GENERALLY speaking, mining stocks trade at a discount to the market, even the powerful ones that rank highly on the Johannesburg Stock Exchange such as Anglo American, Glencore, BHP, and South32. These are multi-nationals producing a range of minerals essential to daily civilisation from a variety of geographies. They ought to be doing better as an investment offering.
This idea was explored in a note by Bernstein, a New York-headquartered bank which made the point that the sector operates in a situation where demand growth has been continuous for the last 270 years. Moreover, the mining sector has no meaningful substitute to displace it; has incumbents that “… enjoy a fundamental competitive advantage over any new entrants, holding completely non-replicable industry position”, and doesn’t have any radical industry disruption on the horizon.
Mining stocks did, in fact, show a remarkable recovery last year after commodity prices staged a comeback following three or four years of reversion. But on almost any metric compared against the broader market, they continue to trade at a discount, be in ‘price-to-book’ or ‘price-to cashflow’.
Perhaps one of the factors that works specifically against mining company valuations is the increasing risk of environmental, social and governance issues or ESG at it’s called. Mining is considered potentially harmful to both the health of, say, communities that live in its vicinity as well as humanity and the planet in general
There are a host of examples to draw from where ESG works to depress mining stock valuations. Goldman Sachs said in a recent note on Sibanye-Stillwater that notwithstanding the tragedy at its Driefontein mine in which six miners lost their lives following a seismic event in May, the accident would have no impact on its fundamental business case.
Yet the protest made by the Association of Mineworkers & Construction Union (AMCU) around the event – some of it justifiable – which then drew public attention to subsequent, but much smaller and quite typical seismic events – unjustifiably – raised the ante on regulatory and workforce risk for the company. The fatalities were aired in South Africa’s Parliament among the members of a select committee, and then taken up by the mines minister who has called a safety summit for November.
Few other sectors of the economy are so at risk to political intervention than mining.
Although not listed in Johannesburg, Vedanta, last week saw one of its large copper smelters shut by India’s Tamil Nadu state following the deaths of 13 protestors who were demonstrating against the smelter’s poor environmental track-record. It’s a blow for Vedanta as the 400,000 tonne/year copper smelter was forecast to contribute about 5% to pre-tax earnings, according to a report by Goldman Sachs. The closure halves India’s copper production.

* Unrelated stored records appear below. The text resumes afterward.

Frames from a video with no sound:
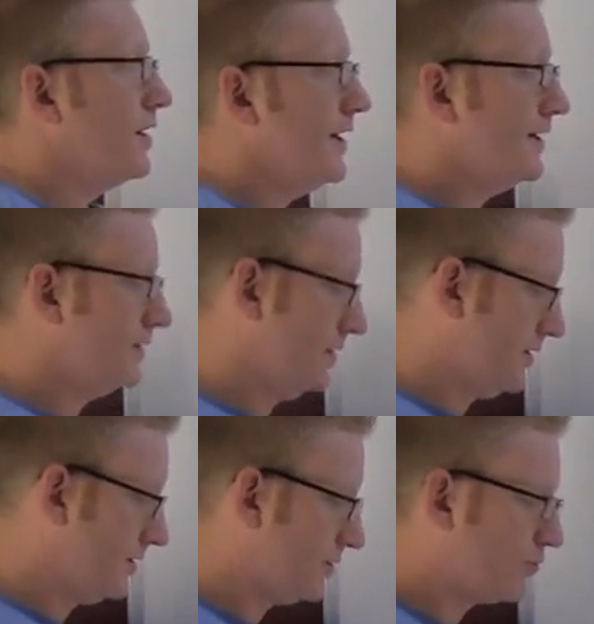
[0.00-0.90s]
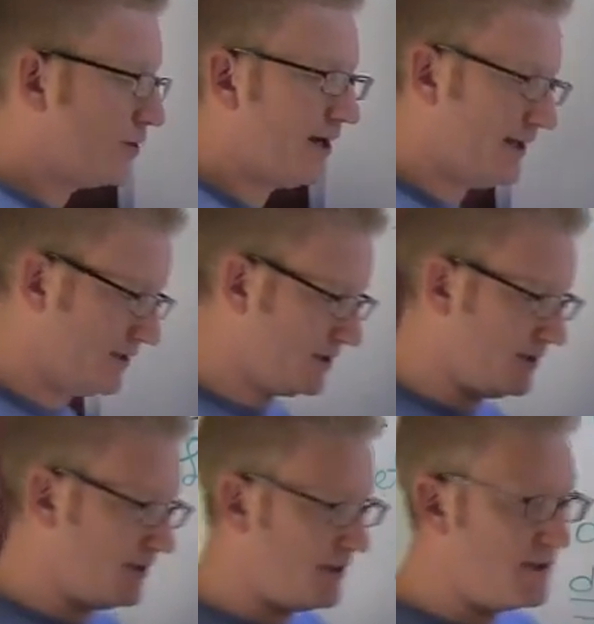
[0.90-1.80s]
right, great.
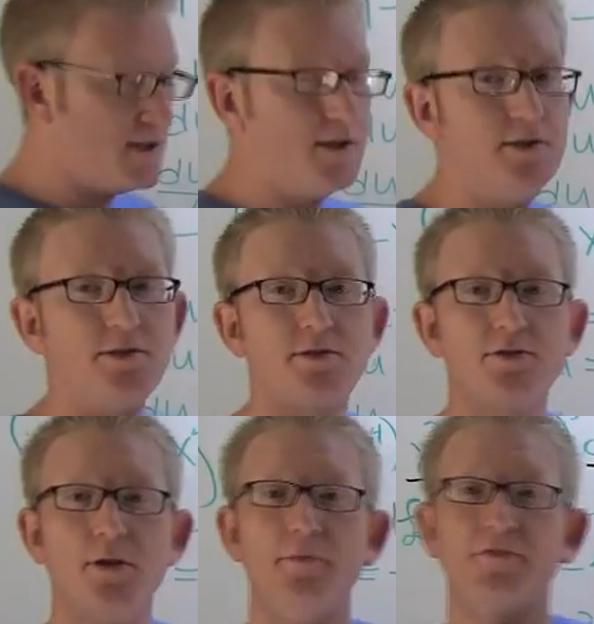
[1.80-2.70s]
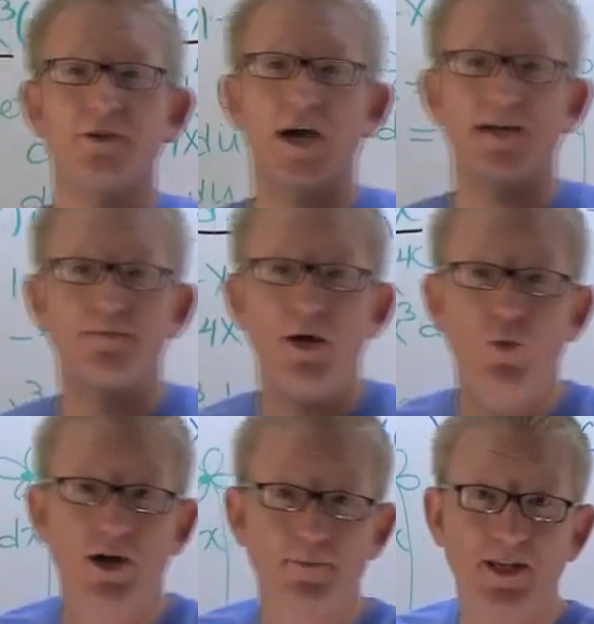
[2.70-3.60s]
So some of you guys may
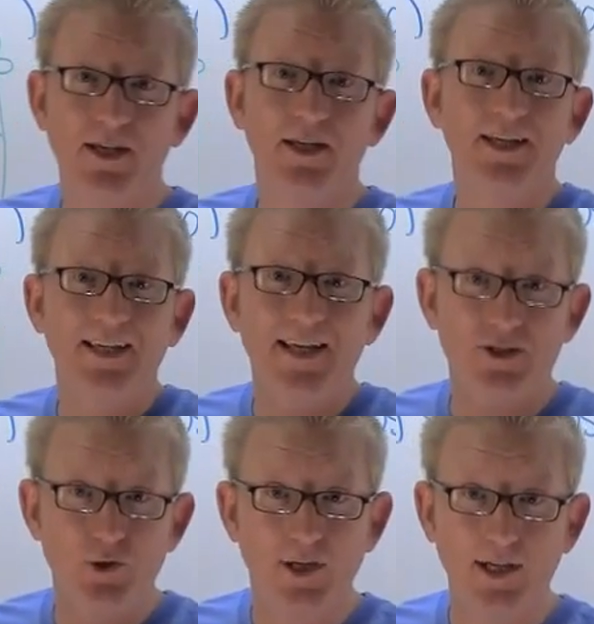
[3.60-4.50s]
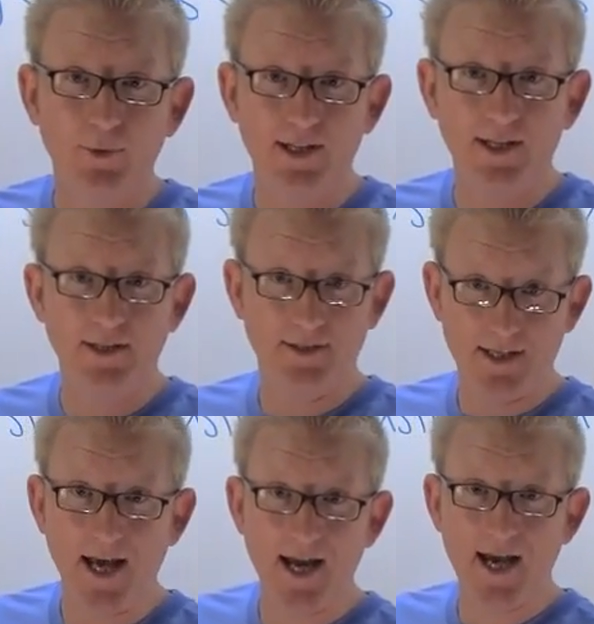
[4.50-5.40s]
want to be getting triggy with it.
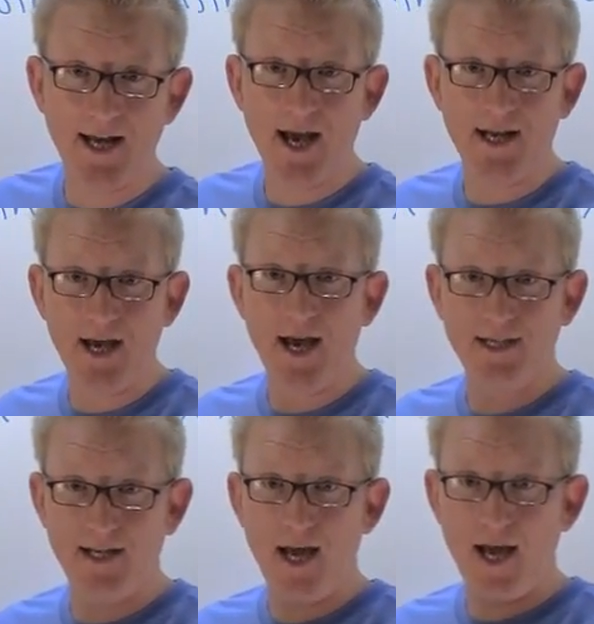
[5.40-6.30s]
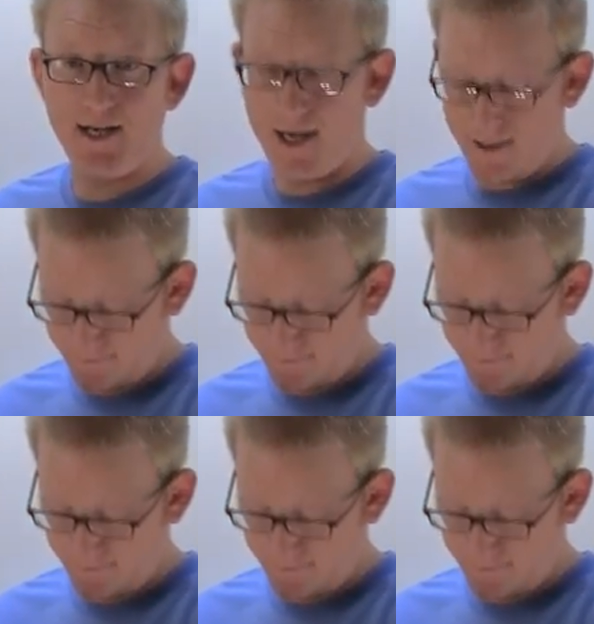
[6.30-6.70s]
Na na na na na na na.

“ESG issues are fast becoming prominent factors that influence investment decisions, particularly in mining,” said a UK bank that is not permitted to be quoted by the media. It’s for reasons of ESG that South32, for instance, decided to divest from its thermal coal mines in South Africa.
As early as 2016, a year into South32’s existence following its unbundling from the then named BHP Billiton, the group’s CEO, Graham Kerr, was raising the risk of having exposure to thermal coal. “We wouldn’t look for new coal investments as it’s not worth it for the investor exposure,” he said.
As for BHP, it is contending the continuing fall-out of the Samarco disaster in Brazil in which a tailings dam, holding the discards of iron ore mining, burst killing scores of people in the nearby village. The mine is jointly owned with Vale, Brazil’s state-run mining group.
According to analysts, the potential legal action and censure following the disaster represents ‘an open liability’. Said one: “Open liabilities present high levels of uncertainty. Past examples highlight the uncertainty on timing and settlement cost. Timing can range from six months to + 20 years and final costs from zero to north of $65bn”.
In South Africa, there has been particular introspection among the Chamber of Mines which has subsequently re-branded itself the Minerals Council of South Africa. A ‘council’ sounds more inclusive than a chamber which has more negative connotations – read echo-y hollowness – than good ones.
Mxolisi Mgojo, president of the council, said at its recent annual general meeting that a R4bn out-of-court settlement between the country’s gold miners and miners suffering from tuberculosis and silicosis contracted whilst employed on the mines was “… one example of what can be done with good cooperation and careful strategic planning”.
There’s also the prospect that the regulatory dissonance of the last three years will be replaced by greater agreement with the Minerals Council and the Department of Mineral Resources undertaking to re-negotiate the Mining Charter, although the final shape of that document is yet to be decided.